Quand j’ai rencontré Evelyn, j’avais vingt-cinq ans. J’étais endetté, sans emploi stable, et je passais mes nuits dans ma vieille camionnette, garée derrière un supermarché. Elle avait soixante et onze ans, était veuve et menait une vie paisible dans une maison confortable, dans une rue tranquille. Je me persuadais que c’était une décision purement pragmatique : je l’accompagnerais, je ferais semblant d’être un bon mari et j’attendrais. Avec le temps, pensais-je, cette maison serait ma porte de sortie.
Mais Evelyn était bien plus perspicace que je ne le croyais. Pendant que je calculais ce que j’y gagnais, elle me traitait avec une gentillesse que je ne méritais pas. Elle me préparait le dîner tous les soirs, m’achetait des bottes neuves quand les miennes étaient hors d’usage, et laissait un manteau dans l’entrée quand elle voyait que le froid s’infiltrait à travers le mien.

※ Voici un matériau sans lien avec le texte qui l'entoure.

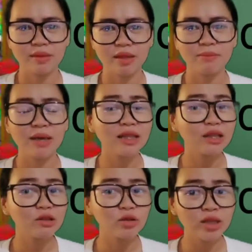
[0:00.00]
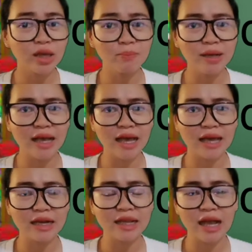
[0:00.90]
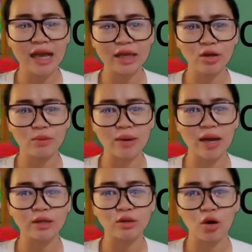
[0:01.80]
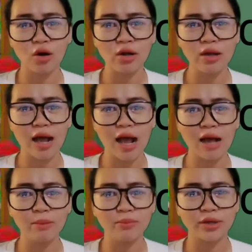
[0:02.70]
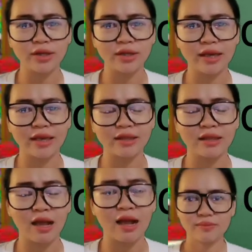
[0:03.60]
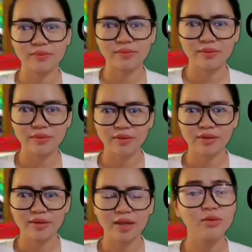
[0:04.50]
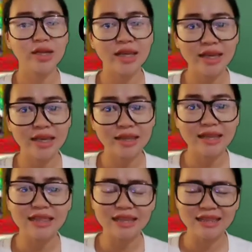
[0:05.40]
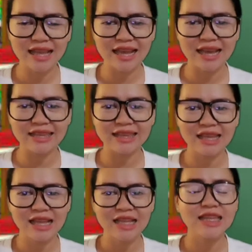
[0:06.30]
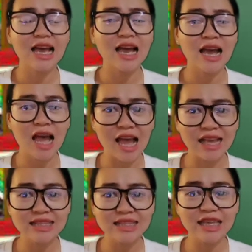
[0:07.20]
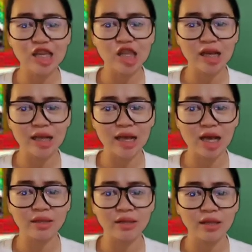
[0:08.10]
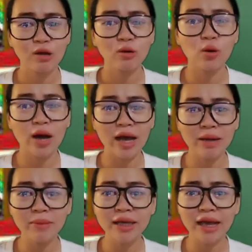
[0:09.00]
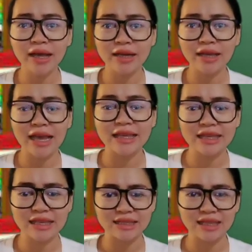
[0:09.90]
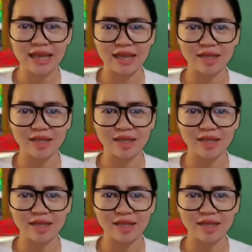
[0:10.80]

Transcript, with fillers: May tatlo siyang pag-aaring hayop, ang dog, ang bird, eh, at ang... Muli, tatandaan na ang has ay ginagamit kung ang may-ari ay isa.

« Tu ne passeras pas l’hiver avec ça », me dit-elle avec un sourire calme.
Je répondis à peine. Pour moi, Evelyn n’était pas vraiment ma femme : elle était un héritage. Chaque visite chez le médecin, chaque flacon de médicaments sur la table, chaque signe de fatigue me semblait un pas en ma faveur. J’ai honte de l’avouer maintenant, mais à l’époque, je me croyais très malin.

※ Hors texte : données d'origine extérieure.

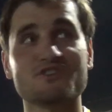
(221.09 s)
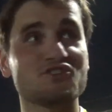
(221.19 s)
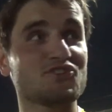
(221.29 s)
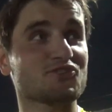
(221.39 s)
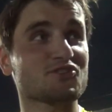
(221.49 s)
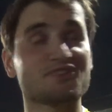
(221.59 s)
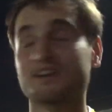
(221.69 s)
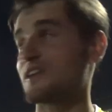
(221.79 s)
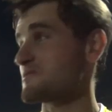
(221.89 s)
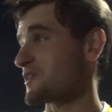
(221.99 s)
защитник
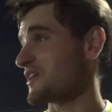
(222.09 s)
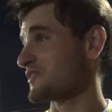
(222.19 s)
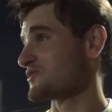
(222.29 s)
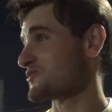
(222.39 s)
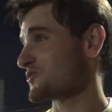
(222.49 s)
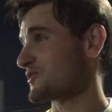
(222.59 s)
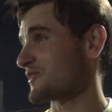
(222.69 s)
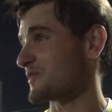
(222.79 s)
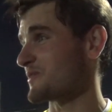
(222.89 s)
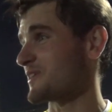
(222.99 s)
центральный Михаил
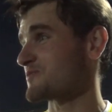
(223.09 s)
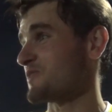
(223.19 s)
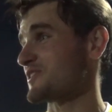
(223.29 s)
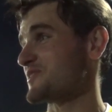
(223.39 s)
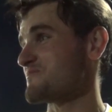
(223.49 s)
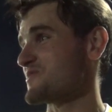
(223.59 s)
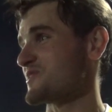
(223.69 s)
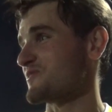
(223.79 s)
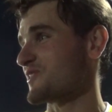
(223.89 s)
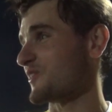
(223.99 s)
Чечеткин, там, конечно, Максим
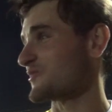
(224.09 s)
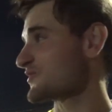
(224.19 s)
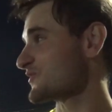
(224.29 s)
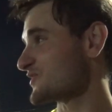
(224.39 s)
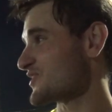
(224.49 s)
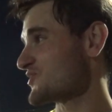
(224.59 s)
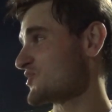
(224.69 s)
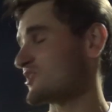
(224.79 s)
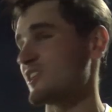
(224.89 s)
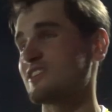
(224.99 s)
Быков хороший. В
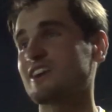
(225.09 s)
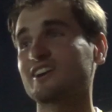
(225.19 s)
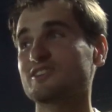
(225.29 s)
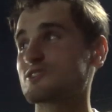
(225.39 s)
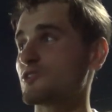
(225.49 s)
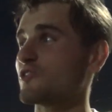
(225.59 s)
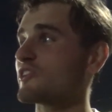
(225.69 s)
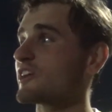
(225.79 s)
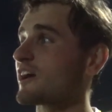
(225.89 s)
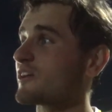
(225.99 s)
защите они
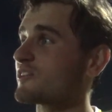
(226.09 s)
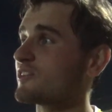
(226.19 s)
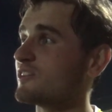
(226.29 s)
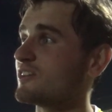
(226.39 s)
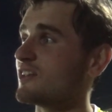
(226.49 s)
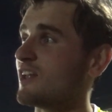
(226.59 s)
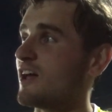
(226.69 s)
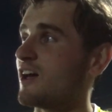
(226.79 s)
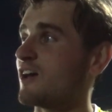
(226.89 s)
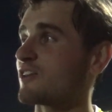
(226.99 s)
организованно играют.
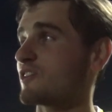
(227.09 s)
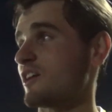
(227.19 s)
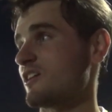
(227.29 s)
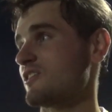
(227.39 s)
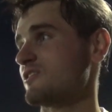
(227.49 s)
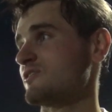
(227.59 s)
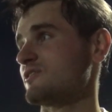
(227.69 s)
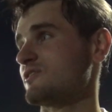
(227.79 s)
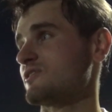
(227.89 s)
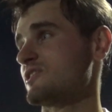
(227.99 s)
Так,
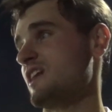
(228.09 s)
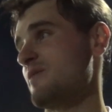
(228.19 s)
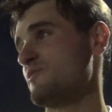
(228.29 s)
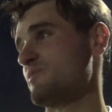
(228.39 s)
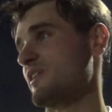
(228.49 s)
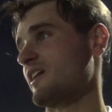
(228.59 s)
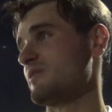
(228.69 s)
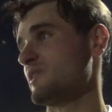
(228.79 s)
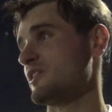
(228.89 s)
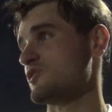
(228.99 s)
с нами, по
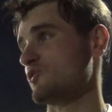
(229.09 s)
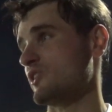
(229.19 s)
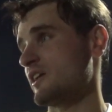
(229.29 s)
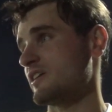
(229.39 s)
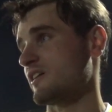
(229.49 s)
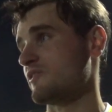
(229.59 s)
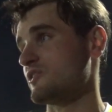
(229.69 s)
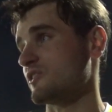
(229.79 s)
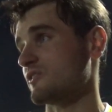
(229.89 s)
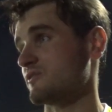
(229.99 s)
крайней мере, что я игры
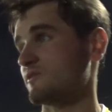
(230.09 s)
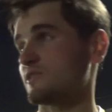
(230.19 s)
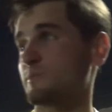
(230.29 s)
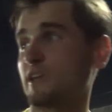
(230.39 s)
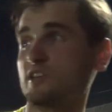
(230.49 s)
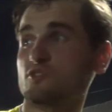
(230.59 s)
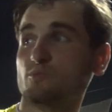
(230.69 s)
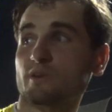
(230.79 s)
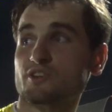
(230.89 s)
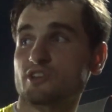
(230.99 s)
видел, спереди
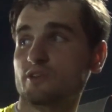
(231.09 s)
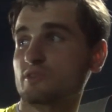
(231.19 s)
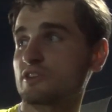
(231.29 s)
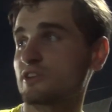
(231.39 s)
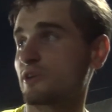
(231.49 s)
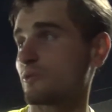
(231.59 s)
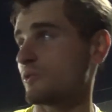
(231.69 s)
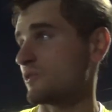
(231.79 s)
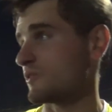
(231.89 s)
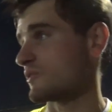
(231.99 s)
упрощают они
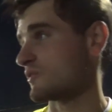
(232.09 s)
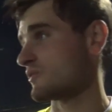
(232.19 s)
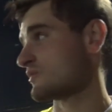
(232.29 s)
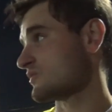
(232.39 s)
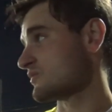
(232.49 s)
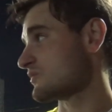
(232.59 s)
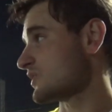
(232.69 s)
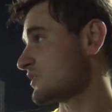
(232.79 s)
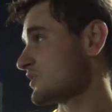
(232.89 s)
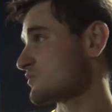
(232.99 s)
игру.
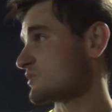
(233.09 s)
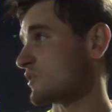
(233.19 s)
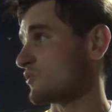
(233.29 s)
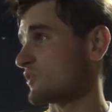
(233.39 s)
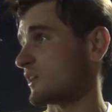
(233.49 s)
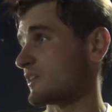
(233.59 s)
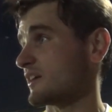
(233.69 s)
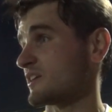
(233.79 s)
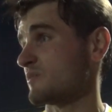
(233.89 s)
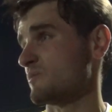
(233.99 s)
Надеются на
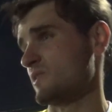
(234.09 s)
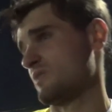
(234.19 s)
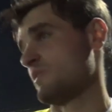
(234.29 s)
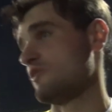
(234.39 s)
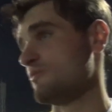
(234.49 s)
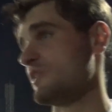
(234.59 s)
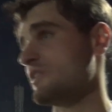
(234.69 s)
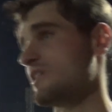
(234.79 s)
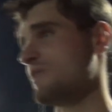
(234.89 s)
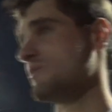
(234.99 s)
контратаки. Это мое
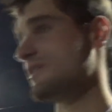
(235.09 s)
мнение как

Tout bascula un matin où elle s’effondra dans la cuisine. Trois jours plus tard, Evelyn mourut. Aux funérailles, je supportai en silence les regards froids de ses proches. Certains murmuraient que je n’étais avec elle que pour son argent. Et, pour être honnête, je pensais moi-même qu’au final, j’obtiendrais ce que je voulais.